Quiet quitting would most certainly impact the students we teach. We could recycle last year’s syllabi and PowerPoints and call our teaching prep done. We could answer emails during business hours only and stick to meeting with students only during our published office hours. We could advise only the students we’ve been assigned and point other students toward other faculty members or advising offices. We could use test banks to create multiple-choice exams and develop simple rubrics to more easily grade writing assignments. And so on.

But quiet quitting sounds awful for the students, and not much fun for faculty, either. There has to be a better solution for burnout, one that doesn’t involve leaving academe or staying yet simply slogging through each day with little to no enthusiasm.

For all of us who are returning to the classroom now, let’s reclaim the excitement that comes with the first weeks of class. Building a sense of community with our students as we present our syllabus can remind us why we got into this work in the first place. We can, for instance, use a gallery walk exercise to give students a chance to get out of their seats and interact with their peers. Or we can crowdsource a playlist so we and our students can hear each other’s current favorite songs. I’m brushing off my own contemplative methods for teaching, shelved during the pandemic but sorely needed now to help students truly arrive to class and take in the material.

Recommitting to our students shouldn’t translate to more work for us. That said, I am terrible at not going overboard when preparing to teach a class. To ensure that I am not setting myself up for more burnout, I am now using a time clock app to monitor the time I devote to my work and to remind myself to clock out for family time. Silly, maybe, but it reminds me to be more present, so I’m sticking with it.

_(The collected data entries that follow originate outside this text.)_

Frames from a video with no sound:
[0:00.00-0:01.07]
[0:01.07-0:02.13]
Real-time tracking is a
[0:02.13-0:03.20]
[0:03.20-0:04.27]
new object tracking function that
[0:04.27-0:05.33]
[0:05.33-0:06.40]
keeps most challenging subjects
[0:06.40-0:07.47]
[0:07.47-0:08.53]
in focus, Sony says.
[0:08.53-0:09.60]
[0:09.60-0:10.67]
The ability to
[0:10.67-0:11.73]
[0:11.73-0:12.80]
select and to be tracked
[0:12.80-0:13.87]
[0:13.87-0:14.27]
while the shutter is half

And I urge my nontenured colleagues, let’s creatively collaborate on ways to re-establish our own sense of value in our institutions while saying yes only to invitations that nourish us instead of sucking up more of our energy. There is a thin, invisible line here between engaging fully in academic service and overextending ourselves. Getting clear about your values (beyond keeping your job!) allows you to use those values when invited to participate in another committee, research project or the like.

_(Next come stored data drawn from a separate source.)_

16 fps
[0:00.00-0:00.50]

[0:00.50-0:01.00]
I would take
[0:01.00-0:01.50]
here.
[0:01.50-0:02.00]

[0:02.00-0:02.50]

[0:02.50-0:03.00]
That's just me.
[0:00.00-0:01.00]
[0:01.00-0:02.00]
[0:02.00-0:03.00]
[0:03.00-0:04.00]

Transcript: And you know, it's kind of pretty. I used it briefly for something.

For example, my key values are belonging and collaboration. I am now actively looking for ways to join efforts to create a sense of belonging for all students on my campus. Sure, I still need to say yes to regular committee assignments, but I am now much better prepared to say no to invitations that don’t speak to those core values.

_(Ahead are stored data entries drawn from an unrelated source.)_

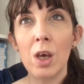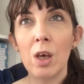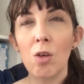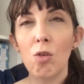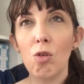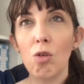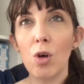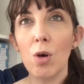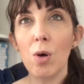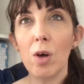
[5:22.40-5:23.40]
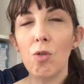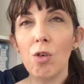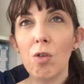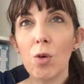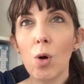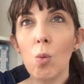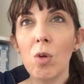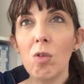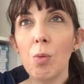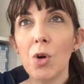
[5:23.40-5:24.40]
So I just got
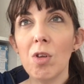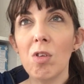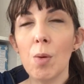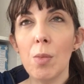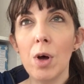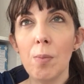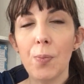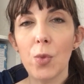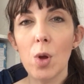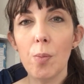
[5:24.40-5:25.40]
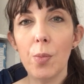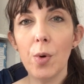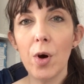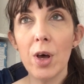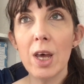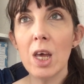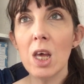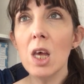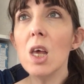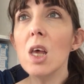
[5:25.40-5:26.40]
Once Upon a Summer
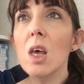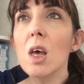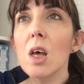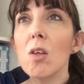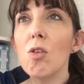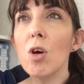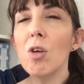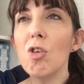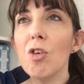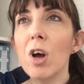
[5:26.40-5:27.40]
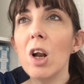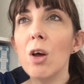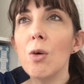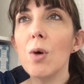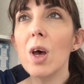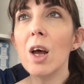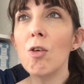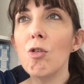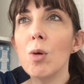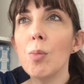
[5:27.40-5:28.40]
by Tony Shiloh,
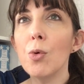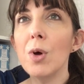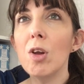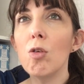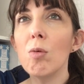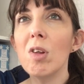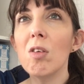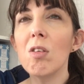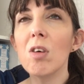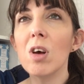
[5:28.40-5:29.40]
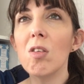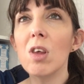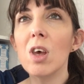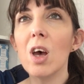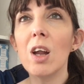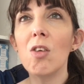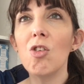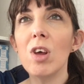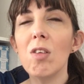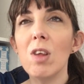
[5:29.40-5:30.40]
Andrea Boyd, Teresa Teisinger and
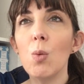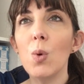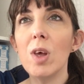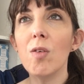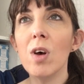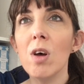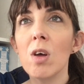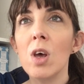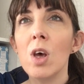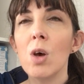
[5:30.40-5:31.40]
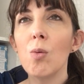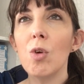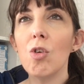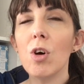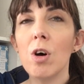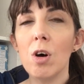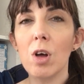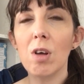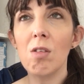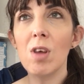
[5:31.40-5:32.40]
J.C. Weaver, which
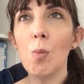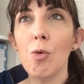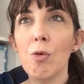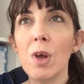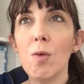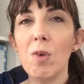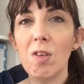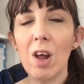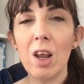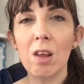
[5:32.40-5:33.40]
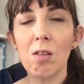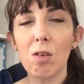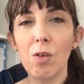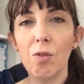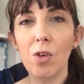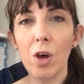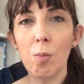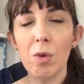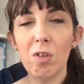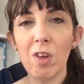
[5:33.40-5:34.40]
are contemporary retellings of
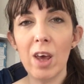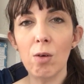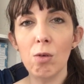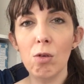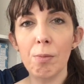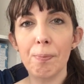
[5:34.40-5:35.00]
timeless tales.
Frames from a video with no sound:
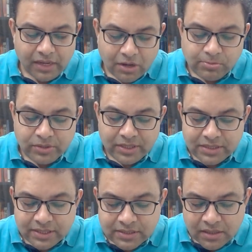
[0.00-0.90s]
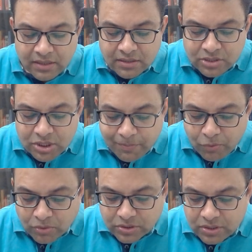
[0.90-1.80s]
now Buddha says,
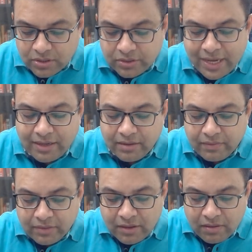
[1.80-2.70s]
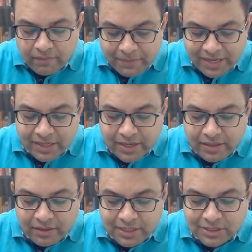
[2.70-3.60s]
suppose that the
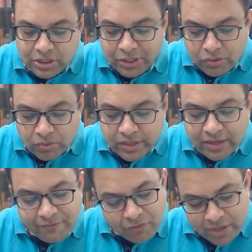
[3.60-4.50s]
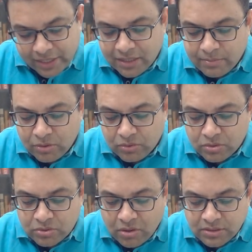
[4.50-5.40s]
mendicant is ignoring and forgetting about
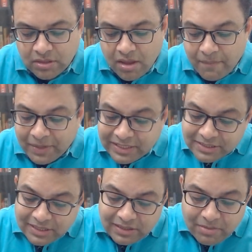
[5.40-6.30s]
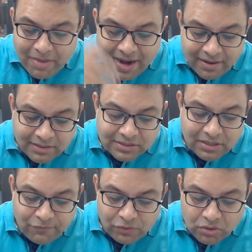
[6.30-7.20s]
those thoughts, but still the bad,
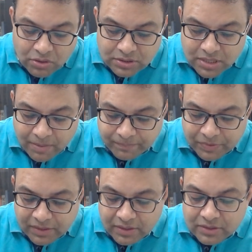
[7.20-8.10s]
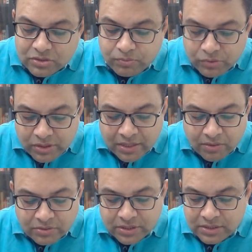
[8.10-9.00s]
unskillful thoughts come. So Buddha
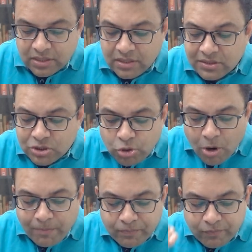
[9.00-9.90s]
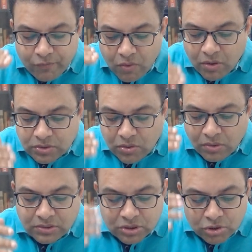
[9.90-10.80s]
now says, stop, focus
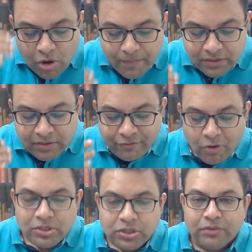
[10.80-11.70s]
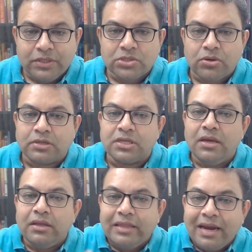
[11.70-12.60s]
on stopping the formation of these thoughts.
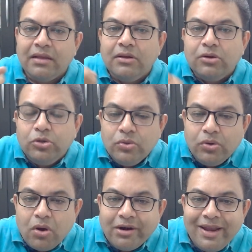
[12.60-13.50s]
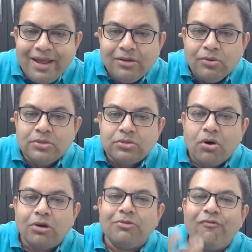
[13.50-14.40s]
That do not let those
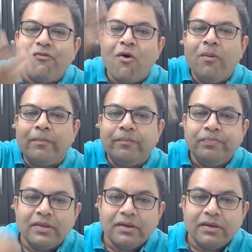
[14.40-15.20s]
thoughts form,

Perhaps we can also gently nudge our tenured colleagues to recognize that contingent faculty cannot stop hustling for fear of losing our precarious positions and ask for the support of those colleagues as we assert our value. This means that we may need to show up for faculty socials again and look for ways to rebuild our relationships with each other. The pandemic reminded us that we are all human, with cats and kids and partners at home. Finding tenured allies who will support our ability to say no and will advocate for us has always been crucial. Maybe now that we have been through the challenges of teaching through the pandemic together, we can see each other’s value more clearly and asking for support will be easier.

As faculty members, we share the experience of training students in our field, and we inevitably build intellectual and, if we are lucky, emotional ties with each other. Quiet quitting involves dissolving those ties and just showing up to do what we are obligated by our institution to do. For me, that is the worst potential outcome—that by distancing ourselves from our jobs, we end up distancing ourselves from the colleagues and students who make these jobs so worthwhile in the first place.